Now where Apple is concerned, it had stopped supporting Flash natively since 2010 on Mac. Also the software is no longer pre-installed on Macs, while iPhone, iPad, iPod Touch never supported Flash. The Safari browser is powered by the WebKit engine, which supports latest standards for media content including HTML Canvas, WebGL, and WebAssembly. On Safari, even if a user installs flash, it “remains off by default.”
Facebook has also issued a statement on the same, asking developers on Flash-based content to move to other standards soon. Google’s announcement also points out that today only 17 per cent websites are using Flash and this number continues to fall. The company says Google “Chrome will continue phasing out Flash over the next few years, first by asking for your permission to run Flash in more situations, and eventually disabling it by default.” After 2020, Flash will be totally removed from Chrome. Users who are Flash sites won’t face trouble if the developer moves to open standards.
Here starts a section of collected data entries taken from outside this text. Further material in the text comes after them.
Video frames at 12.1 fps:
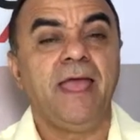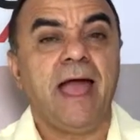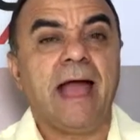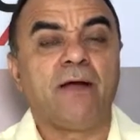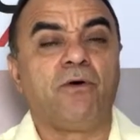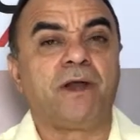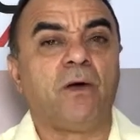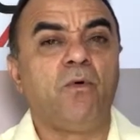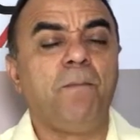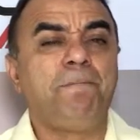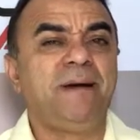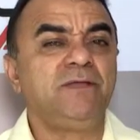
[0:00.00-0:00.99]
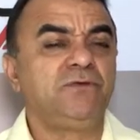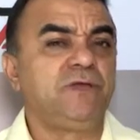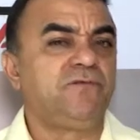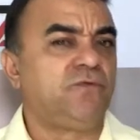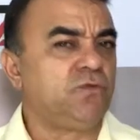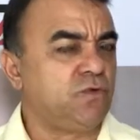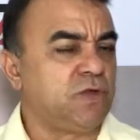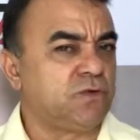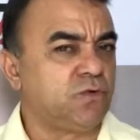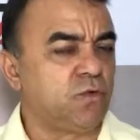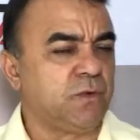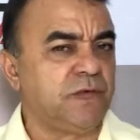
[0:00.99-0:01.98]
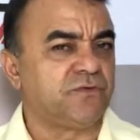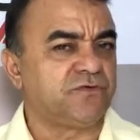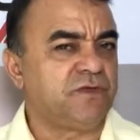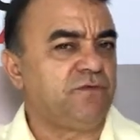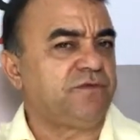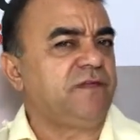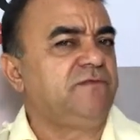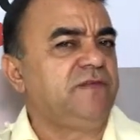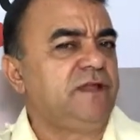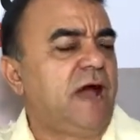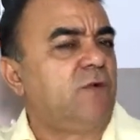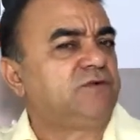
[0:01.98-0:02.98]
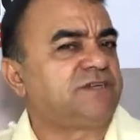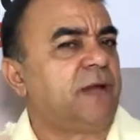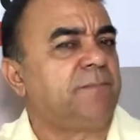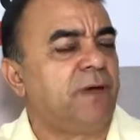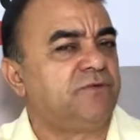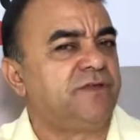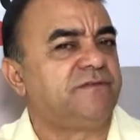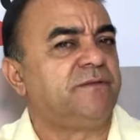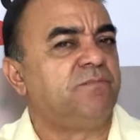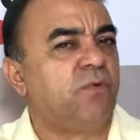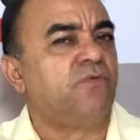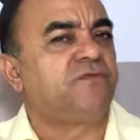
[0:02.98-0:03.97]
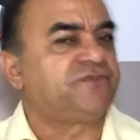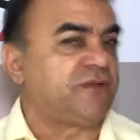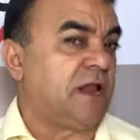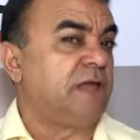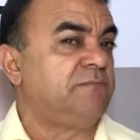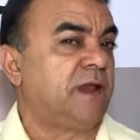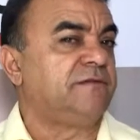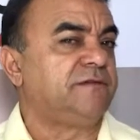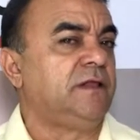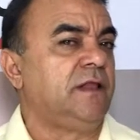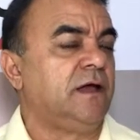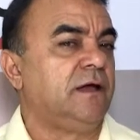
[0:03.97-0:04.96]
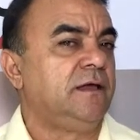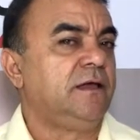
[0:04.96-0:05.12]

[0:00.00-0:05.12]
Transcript: Agora, o pano de fundo de tudo isso, se você virar o chapéu desse povo que está lá em Brasília,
Microsoft has also put out a detailed timeline on how it will phase out Flash from its Edge and Internet Explorer browsers. By mid to late 2019, Microsoft will disable Flash by default in both Microsoft Edge and Internet Explorer, though users can re-enable them. By end of 2020, Flash will be removed entirely from both browsers on all Windows versions. Mozilla has said Flash will be disabled by default for most users in 2019, and after 2002, no version Firefox will load the plugin.